(Beginning of Records supplied)
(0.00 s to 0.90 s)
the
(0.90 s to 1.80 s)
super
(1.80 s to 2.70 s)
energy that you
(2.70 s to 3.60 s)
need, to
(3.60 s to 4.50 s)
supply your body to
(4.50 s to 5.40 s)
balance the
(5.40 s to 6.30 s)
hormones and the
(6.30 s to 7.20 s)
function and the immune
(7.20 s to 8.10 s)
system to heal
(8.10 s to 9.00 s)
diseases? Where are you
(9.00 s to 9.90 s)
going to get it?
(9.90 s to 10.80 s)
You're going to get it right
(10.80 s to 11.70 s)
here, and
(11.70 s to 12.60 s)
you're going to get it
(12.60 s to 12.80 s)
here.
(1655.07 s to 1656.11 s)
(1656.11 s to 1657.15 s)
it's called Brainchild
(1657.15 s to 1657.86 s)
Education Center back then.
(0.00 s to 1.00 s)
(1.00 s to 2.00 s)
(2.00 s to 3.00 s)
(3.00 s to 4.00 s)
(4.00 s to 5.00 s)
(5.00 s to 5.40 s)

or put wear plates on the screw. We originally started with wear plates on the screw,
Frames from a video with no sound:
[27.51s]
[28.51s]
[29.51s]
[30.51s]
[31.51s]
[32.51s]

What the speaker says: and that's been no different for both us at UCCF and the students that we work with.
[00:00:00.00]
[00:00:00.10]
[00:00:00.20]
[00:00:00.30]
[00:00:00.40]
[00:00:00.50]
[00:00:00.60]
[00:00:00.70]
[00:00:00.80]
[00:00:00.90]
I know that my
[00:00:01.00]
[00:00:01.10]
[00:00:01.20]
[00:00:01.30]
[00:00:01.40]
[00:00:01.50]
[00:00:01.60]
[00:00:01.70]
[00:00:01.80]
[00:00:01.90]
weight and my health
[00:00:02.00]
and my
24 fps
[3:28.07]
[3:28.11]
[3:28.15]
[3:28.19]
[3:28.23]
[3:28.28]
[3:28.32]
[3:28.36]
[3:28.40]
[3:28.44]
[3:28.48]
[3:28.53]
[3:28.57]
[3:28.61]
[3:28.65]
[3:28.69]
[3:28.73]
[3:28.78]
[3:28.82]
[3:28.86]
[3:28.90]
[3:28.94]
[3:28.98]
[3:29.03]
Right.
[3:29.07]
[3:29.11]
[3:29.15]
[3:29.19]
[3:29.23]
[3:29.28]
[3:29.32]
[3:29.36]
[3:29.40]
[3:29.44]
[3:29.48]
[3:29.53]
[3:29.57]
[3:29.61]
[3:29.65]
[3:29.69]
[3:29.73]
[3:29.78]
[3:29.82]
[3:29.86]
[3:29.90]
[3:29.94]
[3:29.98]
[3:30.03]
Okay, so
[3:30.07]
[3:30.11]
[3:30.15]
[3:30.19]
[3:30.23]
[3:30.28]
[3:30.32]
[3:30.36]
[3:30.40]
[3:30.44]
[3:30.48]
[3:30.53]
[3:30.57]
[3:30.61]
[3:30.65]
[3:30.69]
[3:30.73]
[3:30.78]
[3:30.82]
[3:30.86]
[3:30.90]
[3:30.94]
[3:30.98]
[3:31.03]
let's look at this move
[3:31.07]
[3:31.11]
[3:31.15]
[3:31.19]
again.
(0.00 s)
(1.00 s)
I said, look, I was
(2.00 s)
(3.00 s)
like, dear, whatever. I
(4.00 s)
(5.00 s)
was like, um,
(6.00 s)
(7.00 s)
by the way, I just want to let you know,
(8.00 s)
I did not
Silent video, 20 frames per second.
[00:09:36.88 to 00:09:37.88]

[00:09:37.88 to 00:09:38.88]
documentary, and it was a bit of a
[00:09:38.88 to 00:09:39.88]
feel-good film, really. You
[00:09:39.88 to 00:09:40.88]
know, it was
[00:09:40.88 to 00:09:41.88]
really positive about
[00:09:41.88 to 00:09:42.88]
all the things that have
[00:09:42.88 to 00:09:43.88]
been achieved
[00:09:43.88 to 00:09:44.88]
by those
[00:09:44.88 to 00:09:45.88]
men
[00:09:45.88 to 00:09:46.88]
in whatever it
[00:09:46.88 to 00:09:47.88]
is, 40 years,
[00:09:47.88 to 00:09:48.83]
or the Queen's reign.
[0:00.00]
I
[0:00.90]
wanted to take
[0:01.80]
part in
(End of Records supplied)
Set down all of the data above again, exactly.

**Written answer**.
(0.00 s to 0.90 s)
the
(0.90 s to 1.80 s)
super
(1.80 s to 2.70 s)
energy that you
(2.70 s to 3.60 s)
need, to
(3.60 s to 4.50 s)
supply your body to
(4.50 s to 5.40 s)
balance the
(5.40 s to 6.30 s)
hormones and the
(6.30 s to 7.20 s)
function and the immune
(7.20 s to 8.10 s)
system to heal
(8.10 s to 9.00 s)
diseases? Where are you
(9.00 s to 9.90 s)
going to get it?
(9.90 s to 10.80 s)
You're going to get it right
(10.80 s to 11.70 s)
here, and
(11.70 s to 12.60 s)
you're going to get it
(12.60 s to 12.80 s)
here.
(1655.07 s to 1656.11 s)
(1656.11 s to 1657.15 s)
it's called Brainchild
(1657.15 s to 1657.86 s)
Education Center back then.
(0.00 s to 1.00 s)
(1.00 s to 2.00 s)
(2.00 s to 3.00 s)
(3.00 s to 4.00 s)
(4.00 s to 5.00 s)
(5.00 s to 5.40 s)

or put wear plates on the screw. We originally started with wear plates on the screw,
Frames from a video with no sound:
[27.51s]
[28.51s]
[29.51s]
[30.51s]
[31.51s]
[32.51s]

What the speaker says: and that's been no different for both us at UCCF and the students that we work with.
[00:00:00.00]
[00:00:00.10]
[00:00:00.20]
[00:00:00.30]
[00:00:00.40]
[00:00:00.50]
[00:00:00.60]
[00:00:00.70]
[00:00:00.80]
[00:00:00.90]
I know that my
[00:00:01.00]
[00:00:01.10]
[00:00:01.20]
[00:00:01.30]
[00:00:01.40]
[00:00:01.50]
[00:00:01.60]
[00:00:01.70]
[00:00:01.80]
[00:00:01.90]
weight and my health
[00:00:02.00]
and my
24 fps
[3:28.07]
[3:28.11]
[3:28.15]
[3:28.19]
[3:28.23]
[3:28.28]
[3:28.32]
[3:28.36]
[3:28.40]
[3:28.44]
[3:28.48]
[3:28.53]
[3:28.57]
[3:28.61]
[3:28.65]
[3:28.69]
[3:28.73]
[3:28.78]
[3:28.82]
[3:28.86]
[3:28.90]
[3:28.94]
[3:28.98]
[3:29.03]
Right.
[3:29.07]
[3:29.11]
[3:29.15]
[3:29.19]
[3:29.23]
[3:29.28]
[3:29.32]
[3:29.36]
[3:29.40]
[3:29.44]
[3:29.48]
[3:29.53]
[3:29.57]
[3:29.61]
[3:29.65]
[3:29.69]
[3:29.73]
[3:29.78]
[3:29.82]
[3:29.86]
[3:29.90]
[3:29.94]
[3:29.98]
[3:30.03]
Okay, so
[3:30.07]
[3:30.11]
[3:30.15]
[3:30.19]
[3:30.23]
[3:30.28]
[3:30.32]
[3:30.36]
[3:30.40]
[3:30.44]
[3:30.48]
[3:30.53]
[3:30.57]
[3:30.61]
[3:30.65]
[3:30.69]
[3:30.73]
[3:30.78]
[3:30.82]
[3:30.86]
[3:30.90]
[3:30.94]
[3:30.98]
[3:31.03]
let's look at this move
[3:31.07]
[3:31.11]
[3:31.15]
[3:31.19]
again.
(0.00 s)
(1.00 s)
I said, look, I was
(2.00 s)
(3.00 s)
like, dear, whatever. I
(4.00 s)
(5.00 s)
was like, um,
(6.00 s)
(7.00 s)
by the way, I just want to let you know,
(8.00 s)
I did not
Silent video, 20 frames per second.
[00:09:36.88 to 00:09:37.88]

[00:09:37.88 to 00:09:38.88]
documentary, and it was a bit of a
[00:09:38.88 to 00:09:39.88]
feel-good film, really. You
[00:09:39.88 to 00:09:40.88]
know, it was
[00:09:40.88 to 00:09:41.88]
really positive about
[00:09:41.88 to 00:09:42.88]
all the things that have
[00:09:42.88 to 00:09:43.88]
been achieved
[00:09:43.88 to 00:09:44.88]
by those
[00:09:44.88 to 00:09:45.88]
men
[00:09:45.88 to 00:09:46.88]
in whatever it
[00:09:46.88 to 00:09:47.88]
is, 40 years,
[00:09:47.88 to 00:09:48.83]
or the Queen's reign.
[0:00.00]
I
[0:00.90]
wanted to take
[0:01.80]
part in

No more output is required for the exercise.